When you reach the line containing "(1.00 s to 2.00 s)" in the records below, start copying exactly, and stop once you have copied the line containing "(91.13 s to 92.20 s)".

(Records from a data source)
========================

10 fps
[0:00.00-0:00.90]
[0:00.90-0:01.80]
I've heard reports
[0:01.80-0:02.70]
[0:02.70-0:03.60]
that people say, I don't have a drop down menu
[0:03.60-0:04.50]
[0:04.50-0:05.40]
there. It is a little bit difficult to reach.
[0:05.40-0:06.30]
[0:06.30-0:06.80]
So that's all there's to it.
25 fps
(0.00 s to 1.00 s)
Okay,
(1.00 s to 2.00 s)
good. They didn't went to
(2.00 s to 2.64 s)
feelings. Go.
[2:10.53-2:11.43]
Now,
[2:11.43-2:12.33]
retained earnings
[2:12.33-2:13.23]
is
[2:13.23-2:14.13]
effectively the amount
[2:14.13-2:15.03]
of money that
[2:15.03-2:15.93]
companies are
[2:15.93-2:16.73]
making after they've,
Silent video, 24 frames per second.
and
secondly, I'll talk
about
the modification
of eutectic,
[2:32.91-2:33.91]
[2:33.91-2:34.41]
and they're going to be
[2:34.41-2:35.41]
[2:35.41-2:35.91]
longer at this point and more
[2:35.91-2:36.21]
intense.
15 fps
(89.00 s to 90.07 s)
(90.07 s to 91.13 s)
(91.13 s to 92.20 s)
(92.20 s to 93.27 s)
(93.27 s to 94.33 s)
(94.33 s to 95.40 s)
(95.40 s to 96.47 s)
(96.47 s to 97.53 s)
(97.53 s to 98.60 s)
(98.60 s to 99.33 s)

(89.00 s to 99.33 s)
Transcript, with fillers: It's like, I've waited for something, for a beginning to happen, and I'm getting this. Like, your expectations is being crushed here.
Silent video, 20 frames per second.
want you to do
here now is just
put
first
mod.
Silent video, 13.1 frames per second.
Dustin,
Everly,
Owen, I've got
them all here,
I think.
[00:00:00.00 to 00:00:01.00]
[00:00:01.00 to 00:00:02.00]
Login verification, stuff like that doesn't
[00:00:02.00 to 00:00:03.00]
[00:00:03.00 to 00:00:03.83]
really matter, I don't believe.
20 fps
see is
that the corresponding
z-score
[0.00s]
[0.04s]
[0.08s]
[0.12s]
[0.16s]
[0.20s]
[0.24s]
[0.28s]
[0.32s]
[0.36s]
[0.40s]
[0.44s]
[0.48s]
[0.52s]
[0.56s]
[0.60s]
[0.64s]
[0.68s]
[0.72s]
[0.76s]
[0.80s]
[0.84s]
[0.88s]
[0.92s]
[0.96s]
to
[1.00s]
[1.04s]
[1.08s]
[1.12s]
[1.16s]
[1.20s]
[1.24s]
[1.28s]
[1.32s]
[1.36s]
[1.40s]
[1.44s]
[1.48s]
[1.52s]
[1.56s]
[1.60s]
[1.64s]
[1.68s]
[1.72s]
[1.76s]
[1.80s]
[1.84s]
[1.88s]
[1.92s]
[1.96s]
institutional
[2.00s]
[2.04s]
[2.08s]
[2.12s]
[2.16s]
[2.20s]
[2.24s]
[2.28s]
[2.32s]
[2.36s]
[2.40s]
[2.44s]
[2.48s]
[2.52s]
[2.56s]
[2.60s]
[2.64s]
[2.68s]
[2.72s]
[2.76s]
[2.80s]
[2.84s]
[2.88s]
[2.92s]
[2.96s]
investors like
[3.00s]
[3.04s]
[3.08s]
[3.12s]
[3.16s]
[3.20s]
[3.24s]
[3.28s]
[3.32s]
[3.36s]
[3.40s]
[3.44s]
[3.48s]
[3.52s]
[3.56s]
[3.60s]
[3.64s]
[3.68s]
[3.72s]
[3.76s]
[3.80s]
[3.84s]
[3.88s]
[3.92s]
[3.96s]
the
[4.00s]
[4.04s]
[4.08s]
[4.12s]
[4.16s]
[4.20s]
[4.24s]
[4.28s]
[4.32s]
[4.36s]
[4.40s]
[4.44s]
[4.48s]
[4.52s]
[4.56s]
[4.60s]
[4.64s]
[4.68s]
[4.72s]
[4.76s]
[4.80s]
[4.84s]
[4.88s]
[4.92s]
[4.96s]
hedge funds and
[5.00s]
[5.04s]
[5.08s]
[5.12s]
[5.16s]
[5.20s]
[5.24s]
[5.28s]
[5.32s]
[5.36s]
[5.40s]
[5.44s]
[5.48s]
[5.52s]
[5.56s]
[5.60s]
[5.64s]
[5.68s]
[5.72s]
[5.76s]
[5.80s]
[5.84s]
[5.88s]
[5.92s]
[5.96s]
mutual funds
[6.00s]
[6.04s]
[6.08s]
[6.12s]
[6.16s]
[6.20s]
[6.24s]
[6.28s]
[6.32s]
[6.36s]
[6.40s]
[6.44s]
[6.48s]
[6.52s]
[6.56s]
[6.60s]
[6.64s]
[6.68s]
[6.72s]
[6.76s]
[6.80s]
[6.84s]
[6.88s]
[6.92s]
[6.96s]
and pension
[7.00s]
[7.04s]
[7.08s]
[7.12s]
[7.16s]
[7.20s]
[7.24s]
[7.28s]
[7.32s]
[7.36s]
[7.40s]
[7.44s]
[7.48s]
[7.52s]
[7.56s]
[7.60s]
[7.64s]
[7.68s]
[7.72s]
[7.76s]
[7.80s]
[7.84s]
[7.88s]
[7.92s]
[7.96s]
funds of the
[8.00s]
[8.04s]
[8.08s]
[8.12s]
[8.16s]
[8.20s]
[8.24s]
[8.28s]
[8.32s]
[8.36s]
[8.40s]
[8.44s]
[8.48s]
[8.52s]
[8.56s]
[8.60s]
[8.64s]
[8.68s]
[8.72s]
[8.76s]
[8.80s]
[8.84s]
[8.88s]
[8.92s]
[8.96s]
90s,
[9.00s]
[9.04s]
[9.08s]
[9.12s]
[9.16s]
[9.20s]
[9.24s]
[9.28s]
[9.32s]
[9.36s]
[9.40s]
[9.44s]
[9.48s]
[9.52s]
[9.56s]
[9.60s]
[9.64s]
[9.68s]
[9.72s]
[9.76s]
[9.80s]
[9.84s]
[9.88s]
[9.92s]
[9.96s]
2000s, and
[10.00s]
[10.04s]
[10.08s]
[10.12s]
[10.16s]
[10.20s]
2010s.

========================

→ Answer to this problem:
(1.00 s to 2.00 s)
good. They didn't went to
(2.00 s to 2.64 s)
feelings. Go.
[2:10.53-2:11.43]
Now,
[2:11.43-2:12.33]
retained earnings
[2:12.33-2:13.23]
is
[2:13.23-2:14.13]
effectively the amount
[2:14.13-2:15.03]
of money that
[2:15.03-2:15.93]
companies are
[2:15.93-2:16.73]
making after they've,
Silent video, 24 frames per second.
and
secondly, I'll talk
about
the modification
of eutectic,
[2:32.91-2:33.91]
[2:33.91-2:34.41]
and they're going to be
[2:34.41-2:35.41]
[2:35.41-2:35.91]
longer at this point and more
[2:35.91-2:36.21]
intense.
15 fps
(89.00 s to 90.07 s)
(90.07 s to 91.13 s)
(91.13 s to 92.20 s)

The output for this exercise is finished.